Re: [PATCH v4] PCI: Enable runtime pm of the host bridge

From: Krishna Chaitanya Chundru
Date: Thu Sep 12 2024 - 08:13:52 EST




On 9/12/2024 5:27 PM, Rafael J. Wysocki wrote:
On Thu, Sep 12, 2024 at 1:52 PM Krishna Chaitanya Chundru
<quic_krichai@xxxxxxxxxxx> wrote:



On 9/12/2024 5:12 PM, Rafael J. Wysocki wrote:
On Fri, Aug 16, 2024 at 10:45 PM Bjorn Helgaas <helgaas@xxxxxxxxxx> wrote:

[+cc Rafael, Mayank, Markus (when people have commented on previous
versions, please cc them on new versions). I'm still hoping Rafael
will have a chance to chime in]

On Mon, Jul 08, 2024 at 10:19:40AM +0530, Krishna chaitanya chundru wrote:
The Controller driver is the parent device of the PCIe host bridge,
PCI-PCI bridge and PCIe endpoint as shown below.
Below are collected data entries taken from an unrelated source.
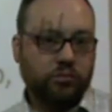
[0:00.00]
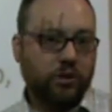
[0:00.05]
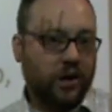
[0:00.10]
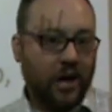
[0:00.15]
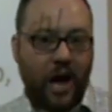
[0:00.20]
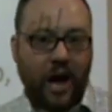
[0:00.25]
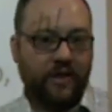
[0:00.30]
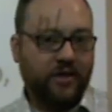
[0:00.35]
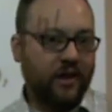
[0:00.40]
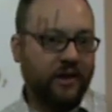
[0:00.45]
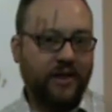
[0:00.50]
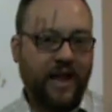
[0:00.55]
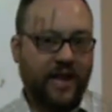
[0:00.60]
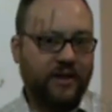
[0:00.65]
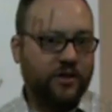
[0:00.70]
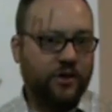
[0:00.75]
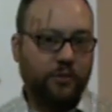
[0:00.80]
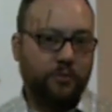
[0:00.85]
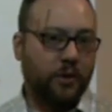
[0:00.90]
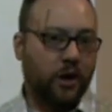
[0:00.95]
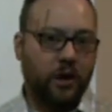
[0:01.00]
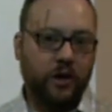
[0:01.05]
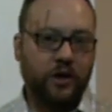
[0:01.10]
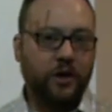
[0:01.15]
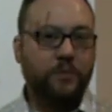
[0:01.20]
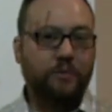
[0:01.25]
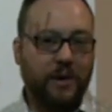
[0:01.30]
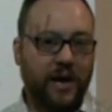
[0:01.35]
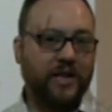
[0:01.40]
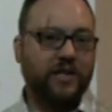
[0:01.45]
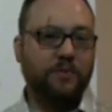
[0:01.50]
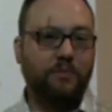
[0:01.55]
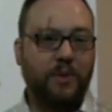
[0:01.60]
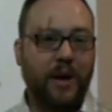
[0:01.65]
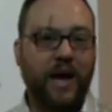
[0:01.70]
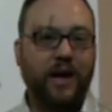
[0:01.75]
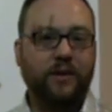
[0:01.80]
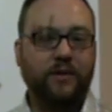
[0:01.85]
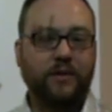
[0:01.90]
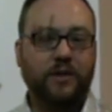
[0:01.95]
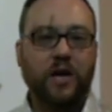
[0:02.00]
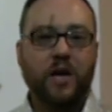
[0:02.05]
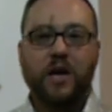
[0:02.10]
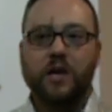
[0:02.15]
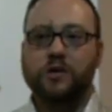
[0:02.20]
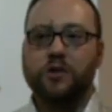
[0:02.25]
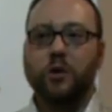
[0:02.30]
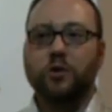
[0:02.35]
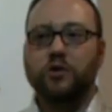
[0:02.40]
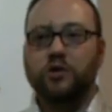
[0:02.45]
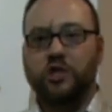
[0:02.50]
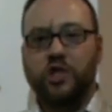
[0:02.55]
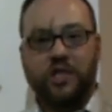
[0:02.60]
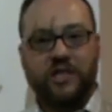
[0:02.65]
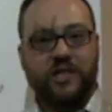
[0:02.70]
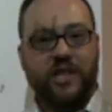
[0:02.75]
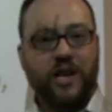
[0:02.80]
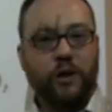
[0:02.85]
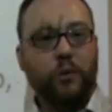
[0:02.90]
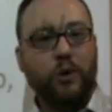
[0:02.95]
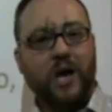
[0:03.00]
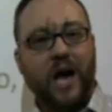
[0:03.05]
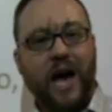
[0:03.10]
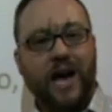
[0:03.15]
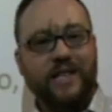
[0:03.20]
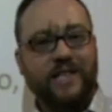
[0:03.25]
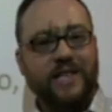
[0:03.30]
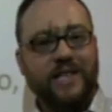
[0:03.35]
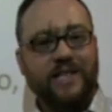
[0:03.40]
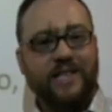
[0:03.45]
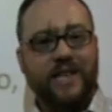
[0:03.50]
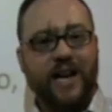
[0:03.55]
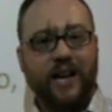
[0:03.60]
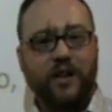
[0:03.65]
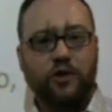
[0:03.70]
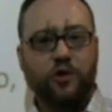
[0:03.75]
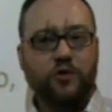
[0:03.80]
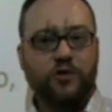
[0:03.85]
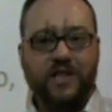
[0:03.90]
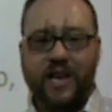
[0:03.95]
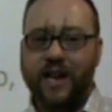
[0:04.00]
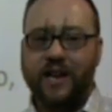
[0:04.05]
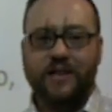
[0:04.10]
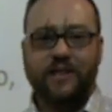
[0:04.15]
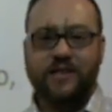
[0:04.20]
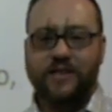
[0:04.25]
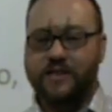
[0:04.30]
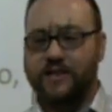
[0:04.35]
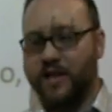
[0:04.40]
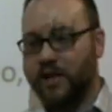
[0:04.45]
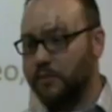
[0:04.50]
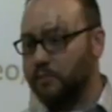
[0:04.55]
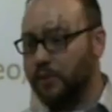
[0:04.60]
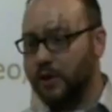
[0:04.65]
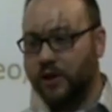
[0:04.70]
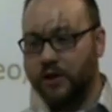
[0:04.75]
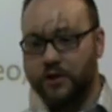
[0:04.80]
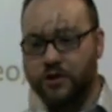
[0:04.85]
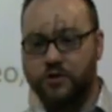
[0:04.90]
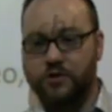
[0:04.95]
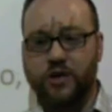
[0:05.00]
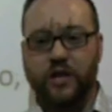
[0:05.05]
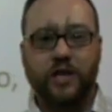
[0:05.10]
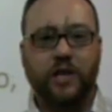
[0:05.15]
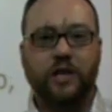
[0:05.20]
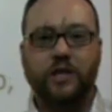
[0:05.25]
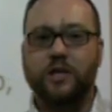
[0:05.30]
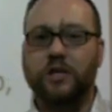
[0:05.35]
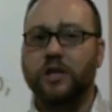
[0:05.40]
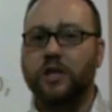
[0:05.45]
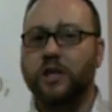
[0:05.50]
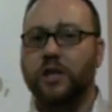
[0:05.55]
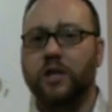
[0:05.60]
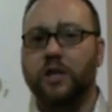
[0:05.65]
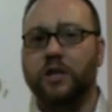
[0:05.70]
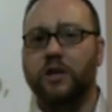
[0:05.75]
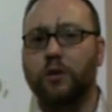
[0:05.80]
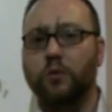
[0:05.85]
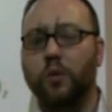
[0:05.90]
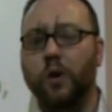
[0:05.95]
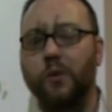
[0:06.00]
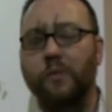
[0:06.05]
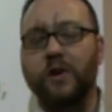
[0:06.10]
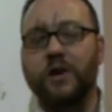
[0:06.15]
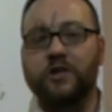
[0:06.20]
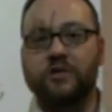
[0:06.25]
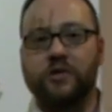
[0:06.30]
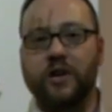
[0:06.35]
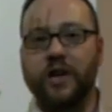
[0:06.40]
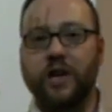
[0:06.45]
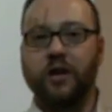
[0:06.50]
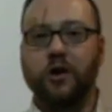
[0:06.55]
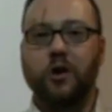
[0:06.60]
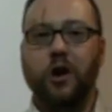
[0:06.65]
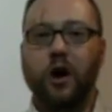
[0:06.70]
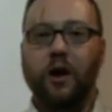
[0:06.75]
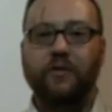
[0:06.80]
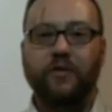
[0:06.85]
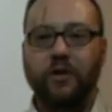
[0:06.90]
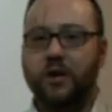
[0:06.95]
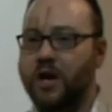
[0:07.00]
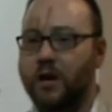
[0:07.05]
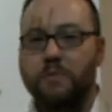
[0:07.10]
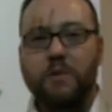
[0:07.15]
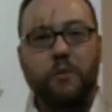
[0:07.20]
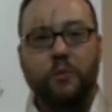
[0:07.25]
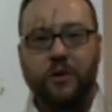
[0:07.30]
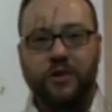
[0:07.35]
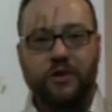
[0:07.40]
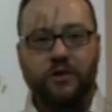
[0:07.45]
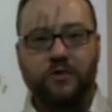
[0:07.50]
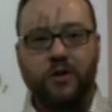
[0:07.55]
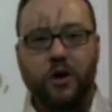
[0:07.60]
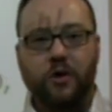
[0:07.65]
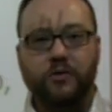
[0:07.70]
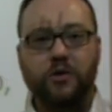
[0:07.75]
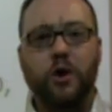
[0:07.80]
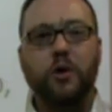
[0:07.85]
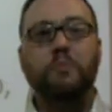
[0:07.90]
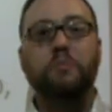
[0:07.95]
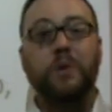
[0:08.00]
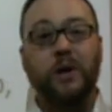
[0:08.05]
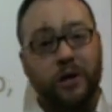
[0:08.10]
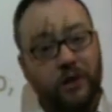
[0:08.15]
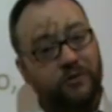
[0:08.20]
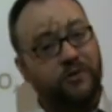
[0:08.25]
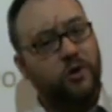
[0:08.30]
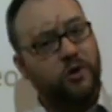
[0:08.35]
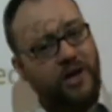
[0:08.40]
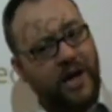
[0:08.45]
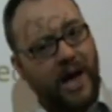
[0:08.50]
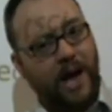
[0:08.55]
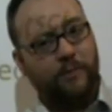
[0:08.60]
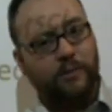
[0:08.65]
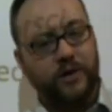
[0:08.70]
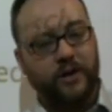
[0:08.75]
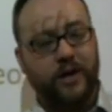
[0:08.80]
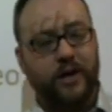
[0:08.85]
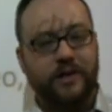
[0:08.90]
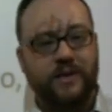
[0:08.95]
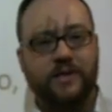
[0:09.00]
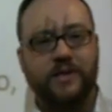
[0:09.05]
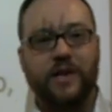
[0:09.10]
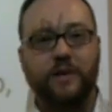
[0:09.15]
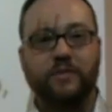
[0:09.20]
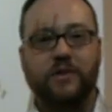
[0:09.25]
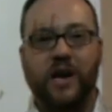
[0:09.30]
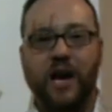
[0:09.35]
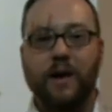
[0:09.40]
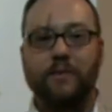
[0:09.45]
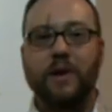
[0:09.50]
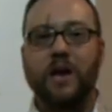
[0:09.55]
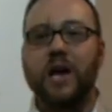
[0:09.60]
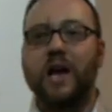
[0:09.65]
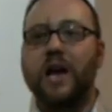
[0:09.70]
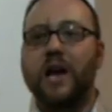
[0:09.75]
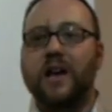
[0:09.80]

I think that's probably your best bet. So just like what I did, take 2 sentences like Bill is drinking tea and the woman is drinking coffee. Come up with your own though. Build vocabulary at the same time.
PCIe controller(Top level parent & parent of host bridge)
|
v
PCIe Host bridge(Parent of PCI-PCI bridge)
|
v
PCI-PCI bridge(Parent of endpoint driver)
|
v
PCIe endpoint driver

Now, when the controller device goes to runtime suspend, PM framework
will check the runtime PM state of the child device (host bridge) and
will find it to be disabled.

I guess "will find it to be disabled" means the child (host bridge)
has runtime PM disabled, not that the child device is disabled, right?

So it will allow the parent (controller
device) to go to runtime suspend. Only if the child device's state was
'active' it will prevent the parent to get suspended.

Can we include a hint like the name of the function where the PM
framework decides this? Maybe this is rpm_check_suspend_allowed()?

rpm_check_suspend_allowed() checks ".ignore_children", which sounds
like it could be related, and AFAICS .ignore_children == false here,
so .child_count should be relevant.

But I'm still confused about why we can runtime suspend a bridge that
leads to devices that are not suspended.

That should only be possible if runtime PM is disabled for those devices.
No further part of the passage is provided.